=== Exercise objective ===
What you return must match the records word for word, except that images are dropped.

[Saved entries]
——————————

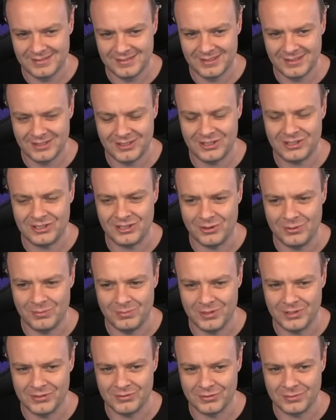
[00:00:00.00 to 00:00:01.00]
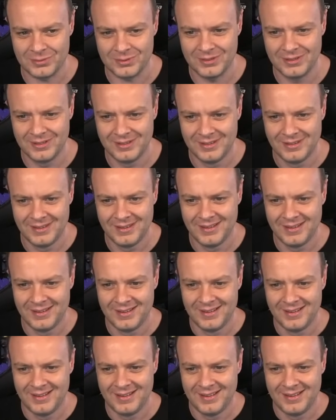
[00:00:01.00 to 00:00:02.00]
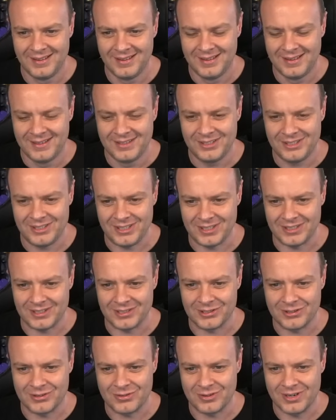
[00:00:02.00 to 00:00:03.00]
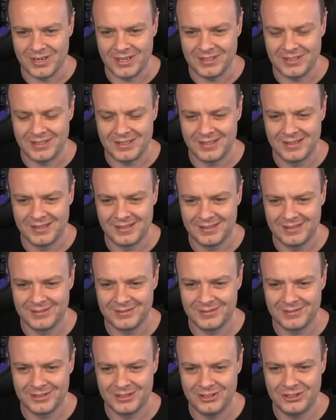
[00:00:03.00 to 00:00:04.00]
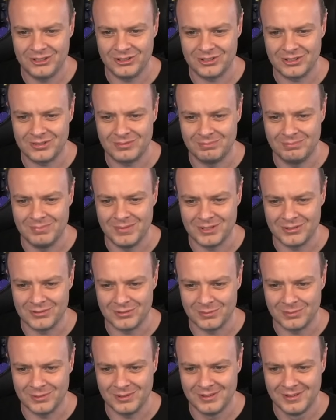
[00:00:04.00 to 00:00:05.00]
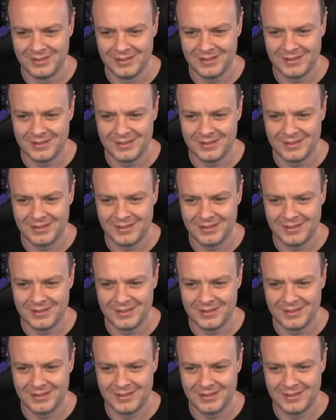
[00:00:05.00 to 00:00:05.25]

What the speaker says: So miserable. Jesus Christ. Just miserable.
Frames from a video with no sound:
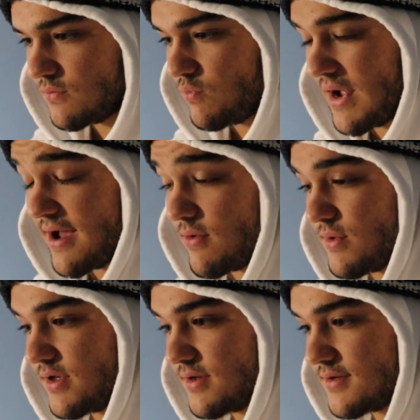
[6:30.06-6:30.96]
Wow.
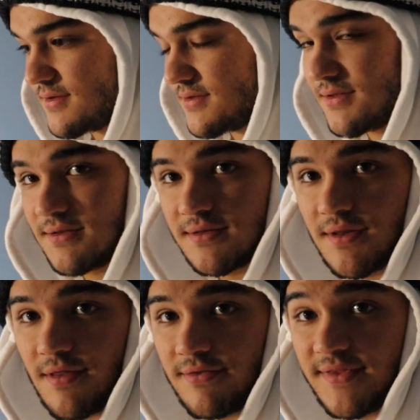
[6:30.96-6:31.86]

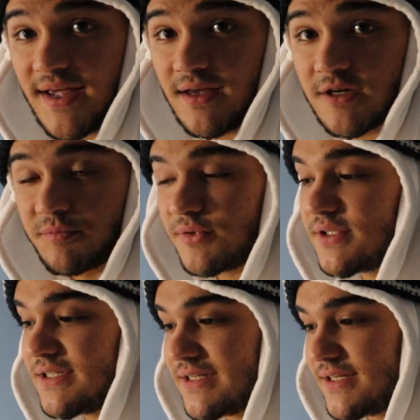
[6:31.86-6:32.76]
They
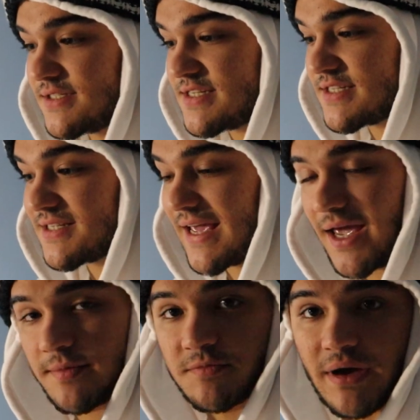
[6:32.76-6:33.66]
completely
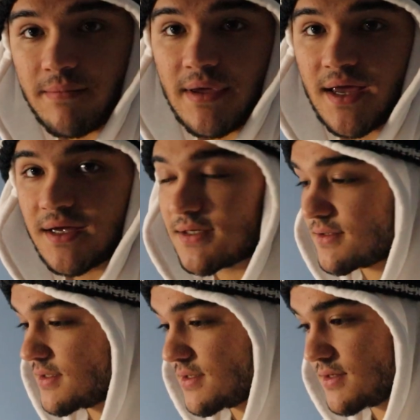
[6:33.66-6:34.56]
scammed my man
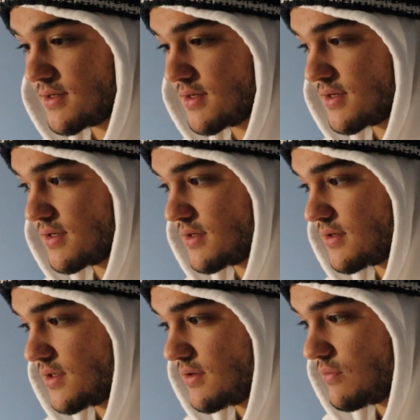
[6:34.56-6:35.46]

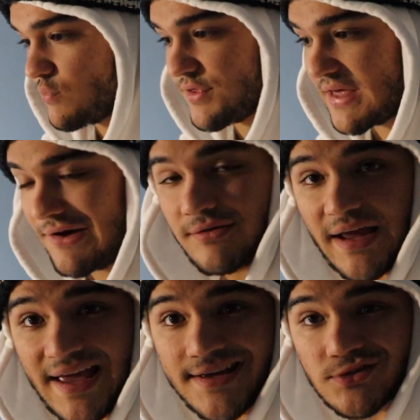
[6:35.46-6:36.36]
without
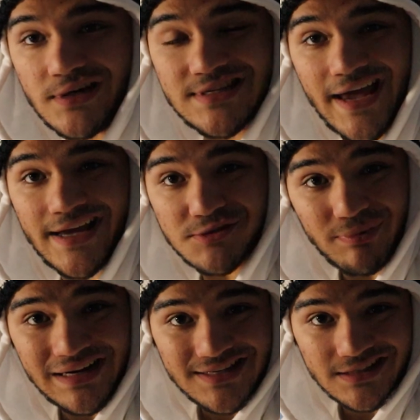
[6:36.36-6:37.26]
eggs on his Eggs
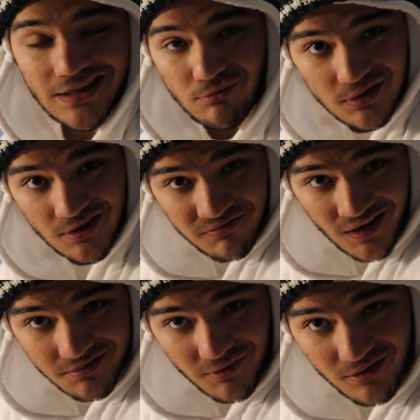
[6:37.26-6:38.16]
Benedict. Like, what the
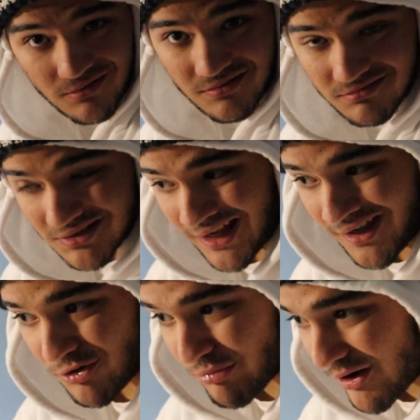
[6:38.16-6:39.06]
fuck, bro? What the
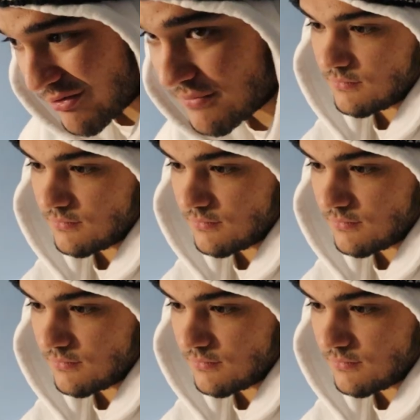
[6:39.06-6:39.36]
hell, bro?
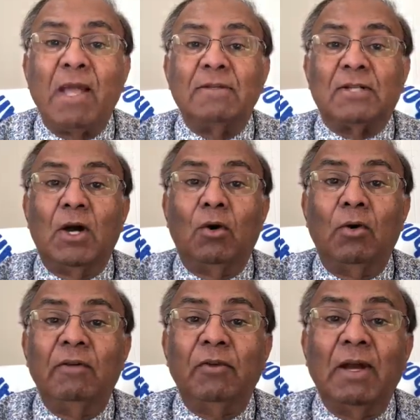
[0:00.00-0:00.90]

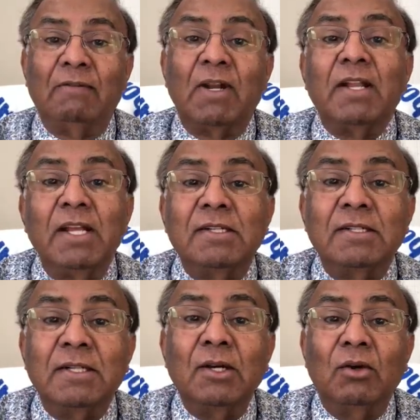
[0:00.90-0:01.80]
So if you have nothing to
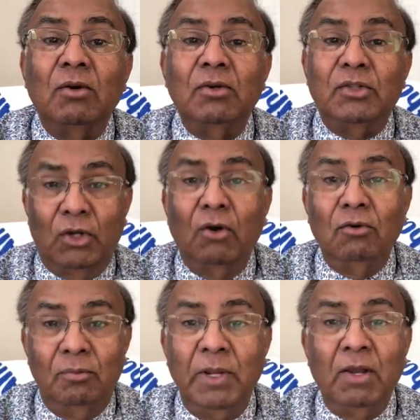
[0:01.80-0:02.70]
do,
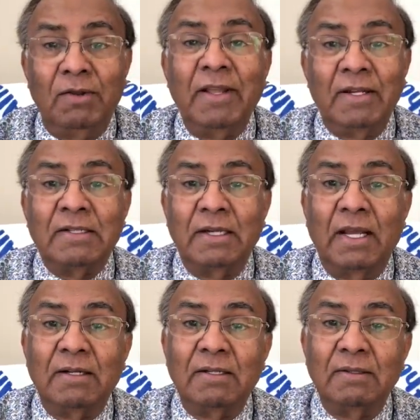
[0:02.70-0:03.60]
don't be on the
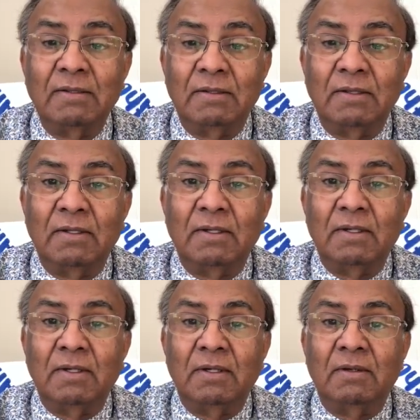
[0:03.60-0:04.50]
internet.
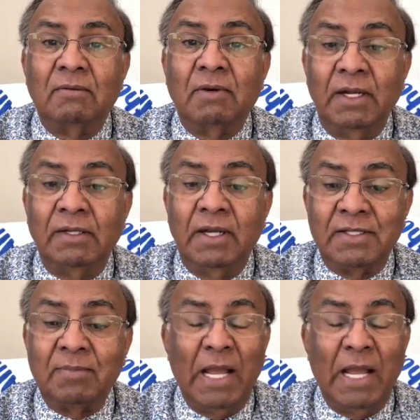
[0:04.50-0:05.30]
right? It's a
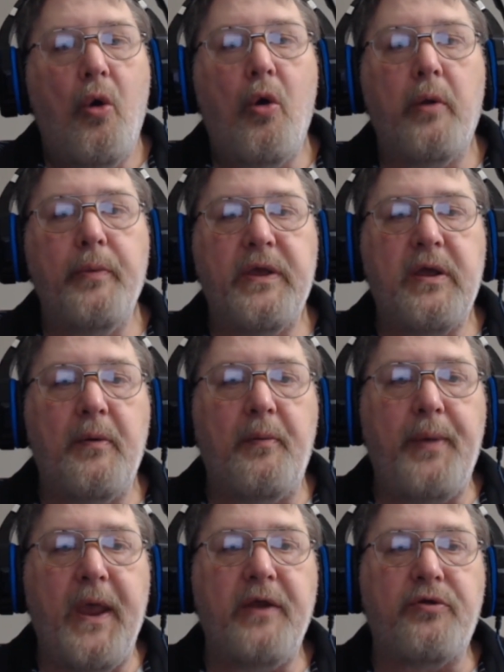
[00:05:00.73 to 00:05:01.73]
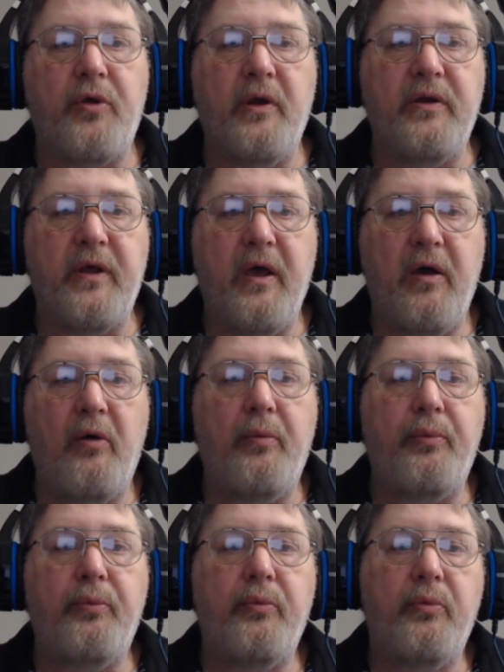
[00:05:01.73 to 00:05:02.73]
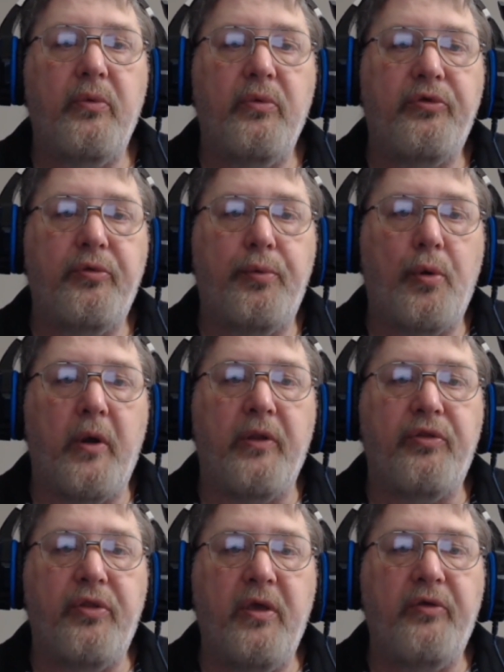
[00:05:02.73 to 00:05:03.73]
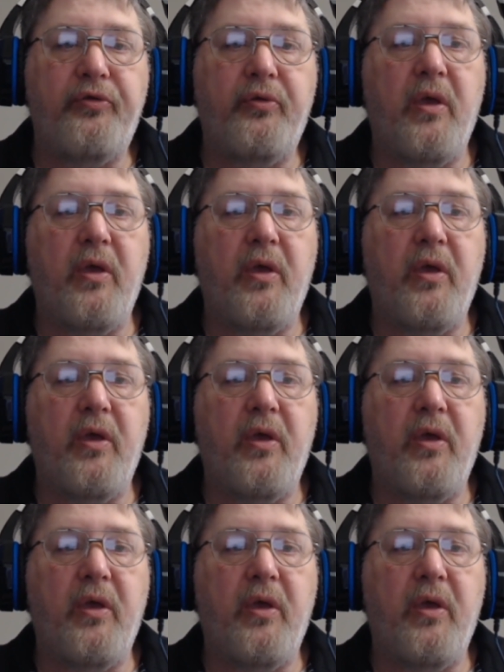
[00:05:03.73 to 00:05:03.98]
or become a patron to help support this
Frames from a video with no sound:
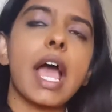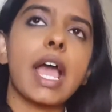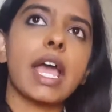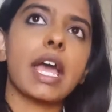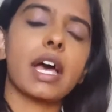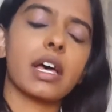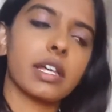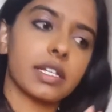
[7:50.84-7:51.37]

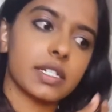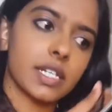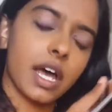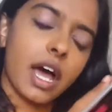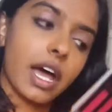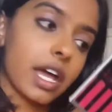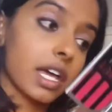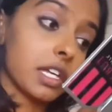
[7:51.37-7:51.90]
and
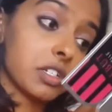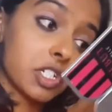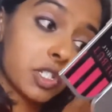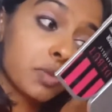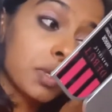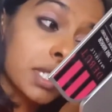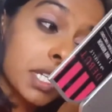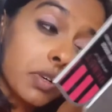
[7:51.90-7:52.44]
I just
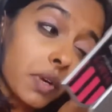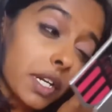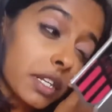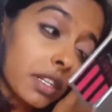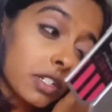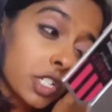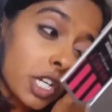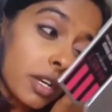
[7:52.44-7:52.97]
wasn't going to
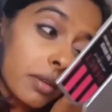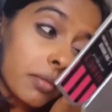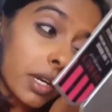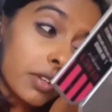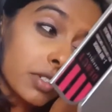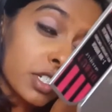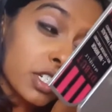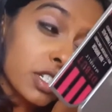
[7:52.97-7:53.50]
the gym.
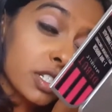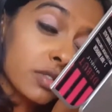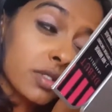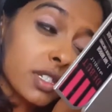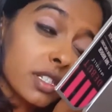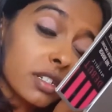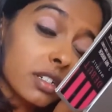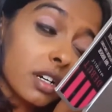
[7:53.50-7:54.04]
I just
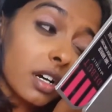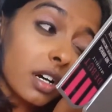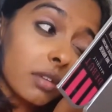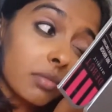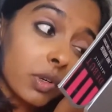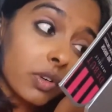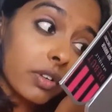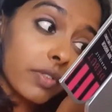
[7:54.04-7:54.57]
was not
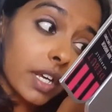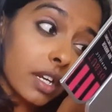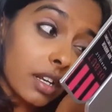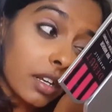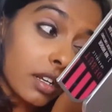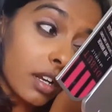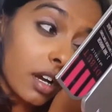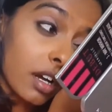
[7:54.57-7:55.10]

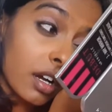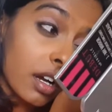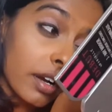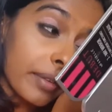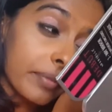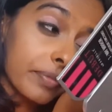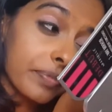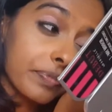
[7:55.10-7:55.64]
motivated.
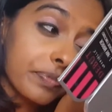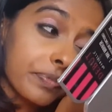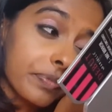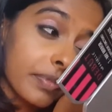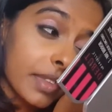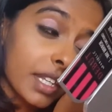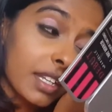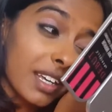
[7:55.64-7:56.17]

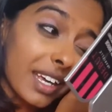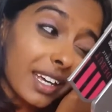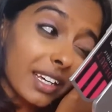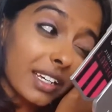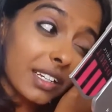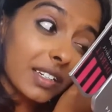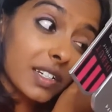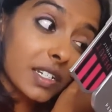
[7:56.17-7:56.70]

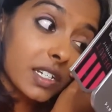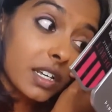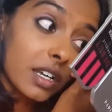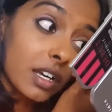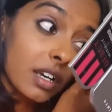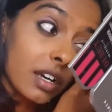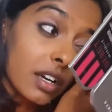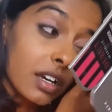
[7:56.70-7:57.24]
And
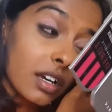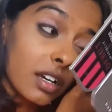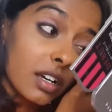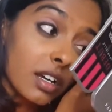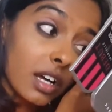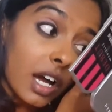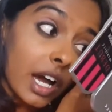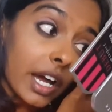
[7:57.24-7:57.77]

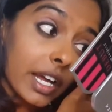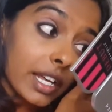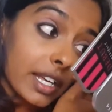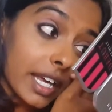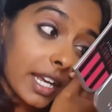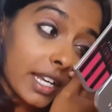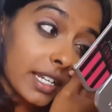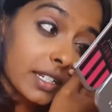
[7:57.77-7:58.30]
I
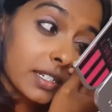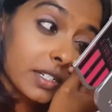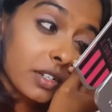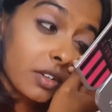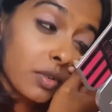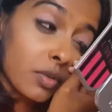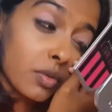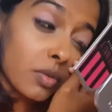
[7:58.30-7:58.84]
gained
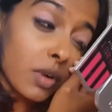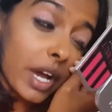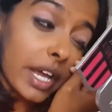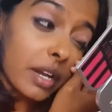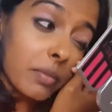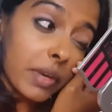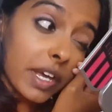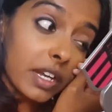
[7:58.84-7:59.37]

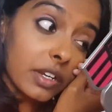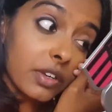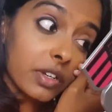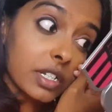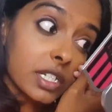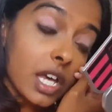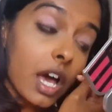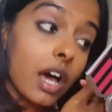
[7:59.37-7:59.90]
quite a bit, and you
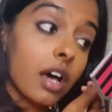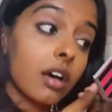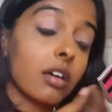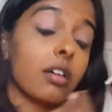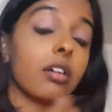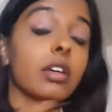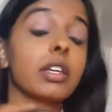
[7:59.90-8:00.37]
could tell,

——————————

=== Finished exercise ===
[00:00:00.00 to 00:00:01.00]
[00:00:01.00 to 00:00:02.00]
[00:00:02.00 to 00:00:03.00]
[00:00:03.00 to 00:00:04.00]
[00:00:04.00 to 00:00:05.00]
[00:00:05.00 to 00:00:05.25]

What the speaker says: So miserable. Jesus Christ. Just miserable.
Frames from a video with no sound:
[6:30.06-6:30.96]
Wow.
[6:30.96-6:31.86]

[6:31.86-6:32.76]
They
[6:32.76-6:33.66]
completely
[6:33.66-6:34.56]
scammed my man
[6:34.56-6:35.46]

[6:35.46-6:36.36]
without
[6:36.36-6:37.26]
eggs on his Eggs
[6:37.26-6:38.16]
Benedict. Like, what the
[6:38.16-6:39.06]
fuck, bro? What the
[6:39.06-6:39.36]
hell, bro?
[0:00.00-0:00.90]

[0:00.90-0:01.80]
So if you have nothing to
[0:01.80-0:02.70]
do,
[0:02.70-0:03.60]
don't be on the
[0:03.60-0:04.50]
internet.
[0:04.50-0:05.30]
right? It's a
[00:05:00.73 to 00:05:01.73]
[00:05:01.73 to 00:05:02.73]
[00:05:02.73 to 00:05:03.73]
[00:05:03.73 to 00:05:03.98]
or become a patron to help support this
Frames from a video with no sound:
[7:50.84-7:51.37]

[7:51.37-7:51.90]
and
[7:51.90-7:52.44]
I just
[7:52.44-7:52.97]
wasn't going to
[7:52.97-7:53.50]
the gym.
[7:53.50-7:54.04]
I just
[7:54.04-7:54.57]
was not
[7:54.57-7:55.10]

[7:55.10-7:55.64]
motivated.
[7:55.64-7:56.17]

[7:56.17-7:56.70]

[7:56.70-7:57.24]
And
[7:57.24-7:57.77]

[7:57.77-7:58.30]
I
[7:58.30-7:58.84]
gained
[7:58.84-7:59.37]

[7:59.37-7:59.90]
quite a bit, and you
[7:59.90-8:00.37]
could tell,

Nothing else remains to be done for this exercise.